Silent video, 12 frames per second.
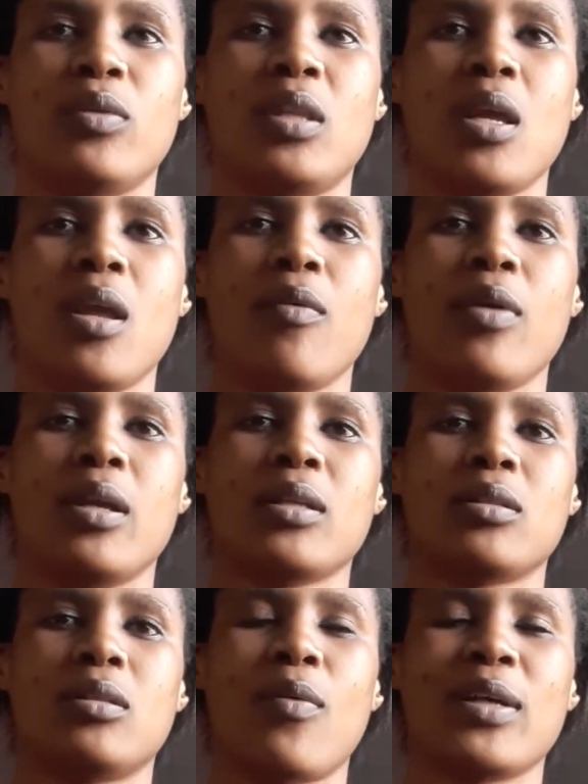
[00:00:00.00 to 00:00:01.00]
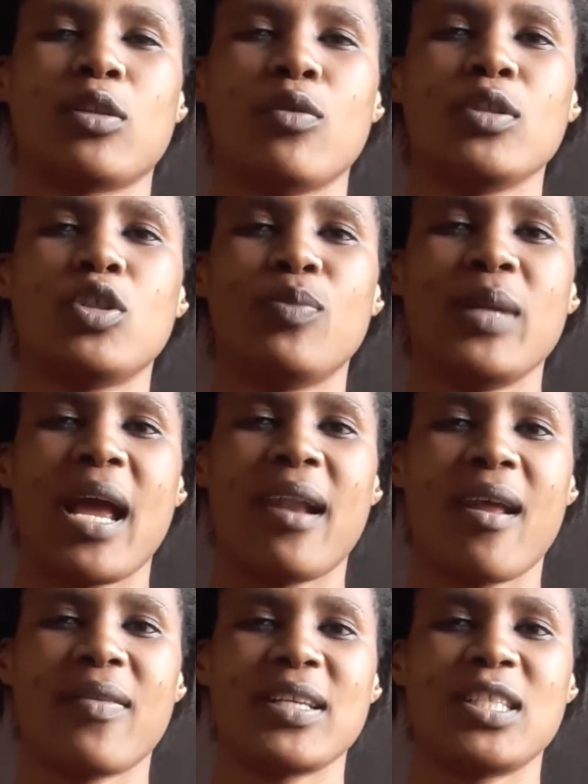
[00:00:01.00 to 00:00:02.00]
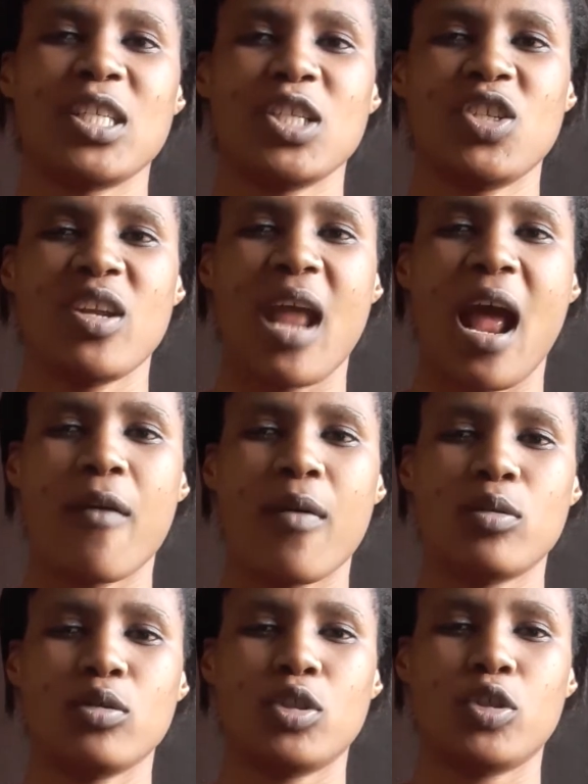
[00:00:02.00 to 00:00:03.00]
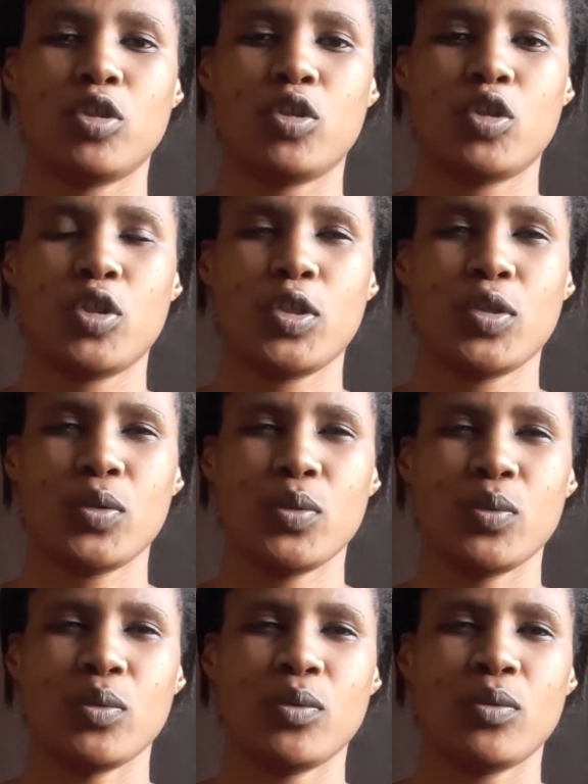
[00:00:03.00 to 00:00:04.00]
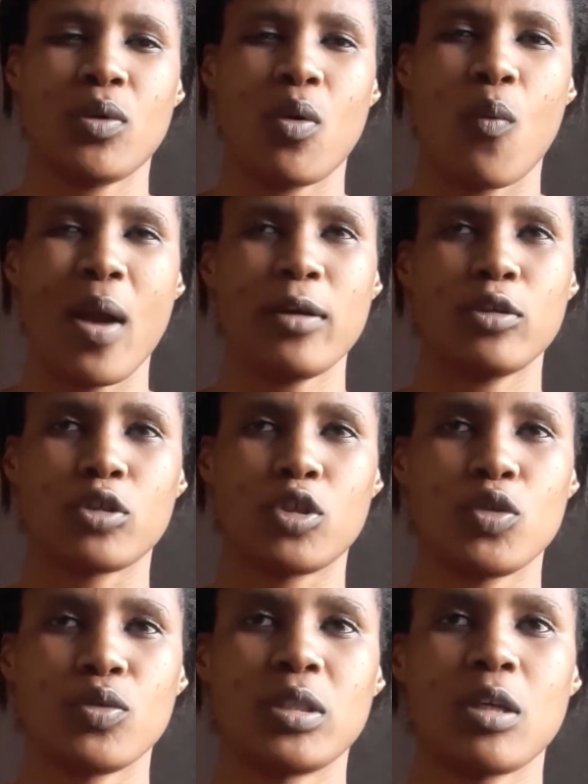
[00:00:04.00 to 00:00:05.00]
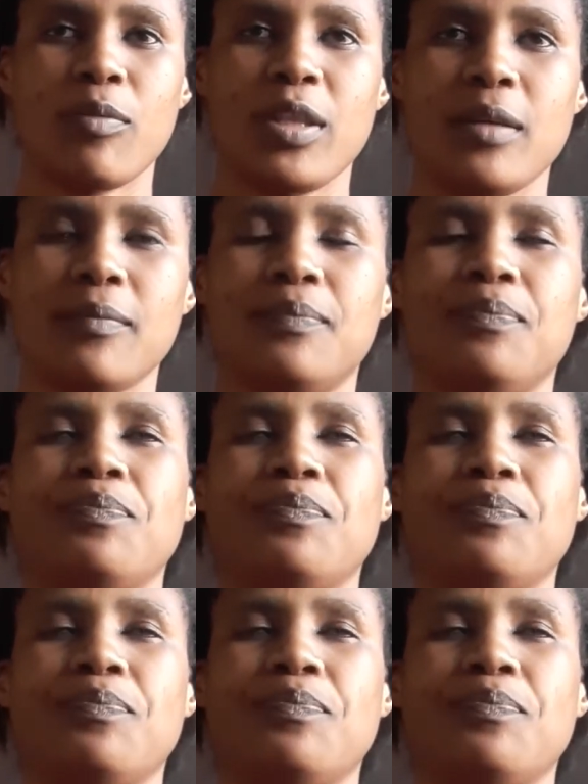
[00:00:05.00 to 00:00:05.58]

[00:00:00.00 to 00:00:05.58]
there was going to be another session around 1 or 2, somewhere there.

---

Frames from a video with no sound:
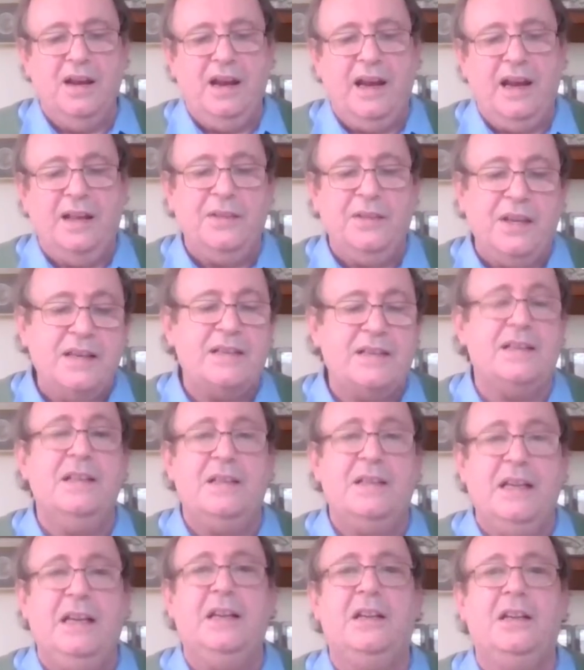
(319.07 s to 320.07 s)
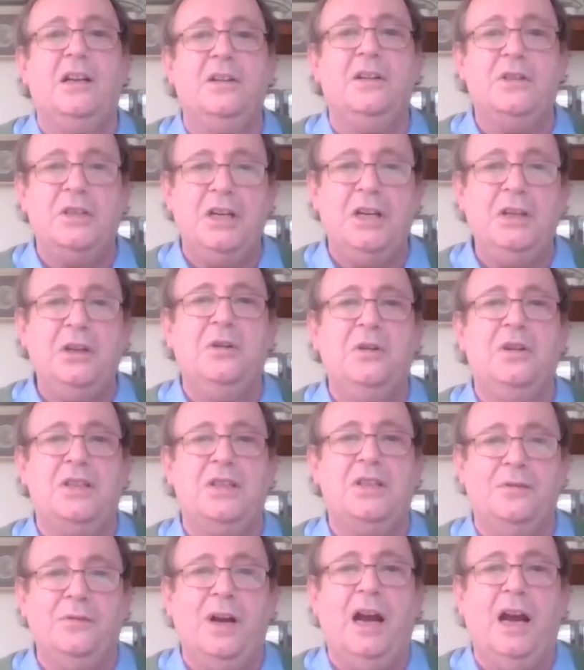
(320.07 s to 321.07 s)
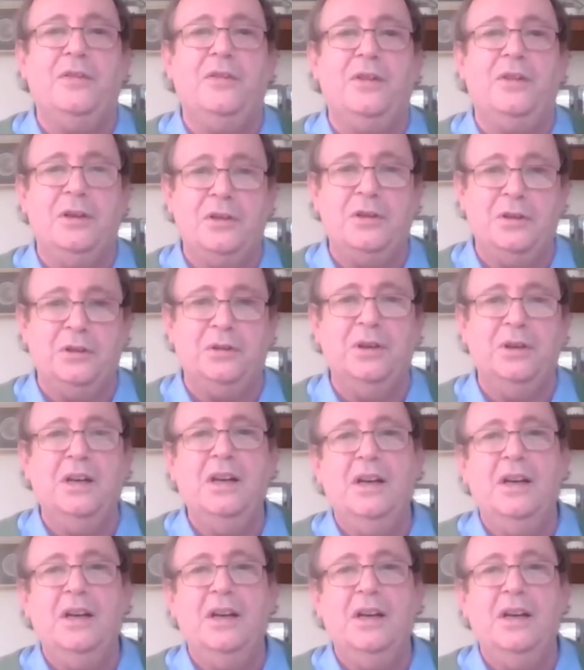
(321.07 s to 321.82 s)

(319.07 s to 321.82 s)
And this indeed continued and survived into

■ WHAT TO WORK ON ■
Make a copy of each line in the records above that has the word "video".

■ OUTPUT FOR THIS EXERCISE ■
Silent video, 12 frames per second.
Frames from a video with no sound:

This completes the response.